In general, a French Spaniel is easy to train as their eagerness to please their own will work in your favor.  They are a sensitive lot, so ensure that you are training with plenty of positive reinforcement and never punish your dog.  Treats are welcomed in limited quantities.  If you are into taking classes with your new pooch, then a French Spaniel is ideal for agility or obedience training and should excel at learning tricks, pointing, and retrieving games.


French Spaniels absolutely love being outside and don’t mind wet conditions or living in wet climates.  In fact, their coats are somewhat water-resistant, and you will be hard-pressed to get them out of a creek, river, lake, or pool given half a chance in good weather.  This breed will do well with acreage but certainly should be in a fenced yard and don’t forget that they are very athletic so they can scale fences higher than one might think possible.


Although a French Spaniel is not a yappy dog or prone to excessive barking, they do need more exercise than an apartment goer will likely be able to offer.  This breed loves being outside and playing, and being cooped up inside will inevitably lead to boredom and destructive behaviors.

Dog Houses / Kennels

French Spaniels do well in wet conditions and flourish running and playing outdoors.  However, it should never be forgotten that this breed is a companion dog, and they will do best when integrated and welcomed into the family home.

Leaving them alone

French Spaniels are companion dogs and any owner thinking about acquiring this breed should make sure that there is a person home most of every day.  This breed is sensitive, and a bored French Spaniel will inevitably be destructive in your home so don’t be surprised if you come back to chewed furniture, knocked over lamps, or piddles on the floor.  Crate training your French Spaniel will greatly alleviate any separation anxiety, and we recommend that you start them on this habit from the day that you take home your puppy.  A crate should never be thought of as a punishment but rather like your dog’s own personal domain that they can freely go in and out as they please.  The only time that the door should be locked is when you need to go out for a few hours.  Ensure that there is enough room for your dog to stand up and turn around in their crate comfortably and that they have a blanket and chew toy to keep entertained.


French Spaniels are a very healthy breed, but you can help them along by offering good-quality dog food and ensuring that your dog is booked in for routine vet checks and immunizations.  Due to the rarity of French Spaniels, your local vet might not be well versed in knowing what conditions tend to ail this breed.

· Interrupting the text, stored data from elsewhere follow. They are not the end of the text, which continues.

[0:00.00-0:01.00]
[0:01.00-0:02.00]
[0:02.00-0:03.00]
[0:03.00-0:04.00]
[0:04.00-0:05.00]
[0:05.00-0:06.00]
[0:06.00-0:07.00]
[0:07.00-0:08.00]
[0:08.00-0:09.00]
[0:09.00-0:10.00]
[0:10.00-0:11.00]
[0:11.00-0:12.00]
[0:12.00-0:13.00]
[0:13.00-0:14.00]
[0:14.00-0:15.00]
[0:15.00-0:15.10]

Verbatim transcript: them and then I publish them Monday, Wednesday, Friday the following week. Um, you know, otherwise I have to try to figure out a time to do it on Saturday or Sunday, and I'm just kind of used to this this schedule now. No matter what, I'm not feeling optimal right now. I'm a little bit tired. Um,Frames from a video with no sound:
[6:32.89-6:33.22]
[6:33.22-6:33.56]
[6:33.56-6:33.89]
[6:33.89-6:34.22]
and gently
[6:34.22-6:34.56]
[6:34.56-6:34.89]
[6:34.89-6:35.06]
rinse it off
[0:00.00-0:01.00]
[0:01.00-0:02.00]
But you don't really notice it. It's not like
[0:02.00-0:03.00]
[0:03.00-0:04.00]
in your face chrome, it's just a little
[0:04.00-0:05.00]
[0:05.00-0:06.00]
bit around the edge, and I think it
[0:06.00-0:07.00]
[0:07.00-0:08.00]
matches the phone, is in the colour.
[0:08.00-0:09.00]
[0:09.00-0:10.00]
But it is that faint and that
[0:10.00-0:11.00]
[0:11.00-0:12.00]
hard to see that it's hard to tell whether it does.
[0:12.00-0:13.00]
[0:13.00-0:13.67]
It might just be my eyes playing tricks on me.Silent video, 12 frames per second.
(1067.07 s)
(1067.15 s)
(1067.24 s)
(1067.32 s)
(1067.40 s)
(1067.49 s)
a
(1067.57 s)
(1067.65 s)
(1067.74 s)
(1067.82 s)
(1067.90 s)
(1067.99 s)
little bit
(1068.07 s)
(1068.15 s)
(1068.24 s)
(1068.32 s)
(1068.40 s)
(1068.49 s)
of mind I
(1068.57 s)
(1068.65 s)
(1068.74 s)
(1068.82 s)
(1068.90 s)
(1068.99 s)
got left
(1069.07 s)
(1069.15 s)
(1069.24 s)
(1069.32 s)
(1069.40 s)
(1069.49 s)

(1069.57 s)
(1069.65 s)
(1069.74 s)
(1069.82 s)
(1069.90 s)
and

Have your vet pay particular attention to any onset of Acral mutilation and analgesia, entropion, hip dysplasia, epilepsy, and Otitis Externa as these are the conditions that this breed is known for.  

Older age

French Spaniels are genuinely healthy and active, but as they age, not unlike us humans, they do tend to need a nudge to get out for daily exercise.  If you find that your dog doesn’t have as much spring in their step, then see about limiting their activity slightly and decreasing their food if they are putting on weight as this won’t do their old joints any favors.  If you are worried that your dog may ever be in pain, then contact your veterinarian for further advice.


French Spaniels are not known to suffer from any specific allergies.

Wrapping up

French Spaniels are an energetic, intelligent, and easy to train breed which would fit in nicely with many active families.  Still a relatively rare breed, it may be challenging to find a breeder local to your area.  If you feel that a French Spaniel will make the perfect addition to your family, then it will be worth the wait, and we recommend getting in touch with a national club to check for reputable breeders.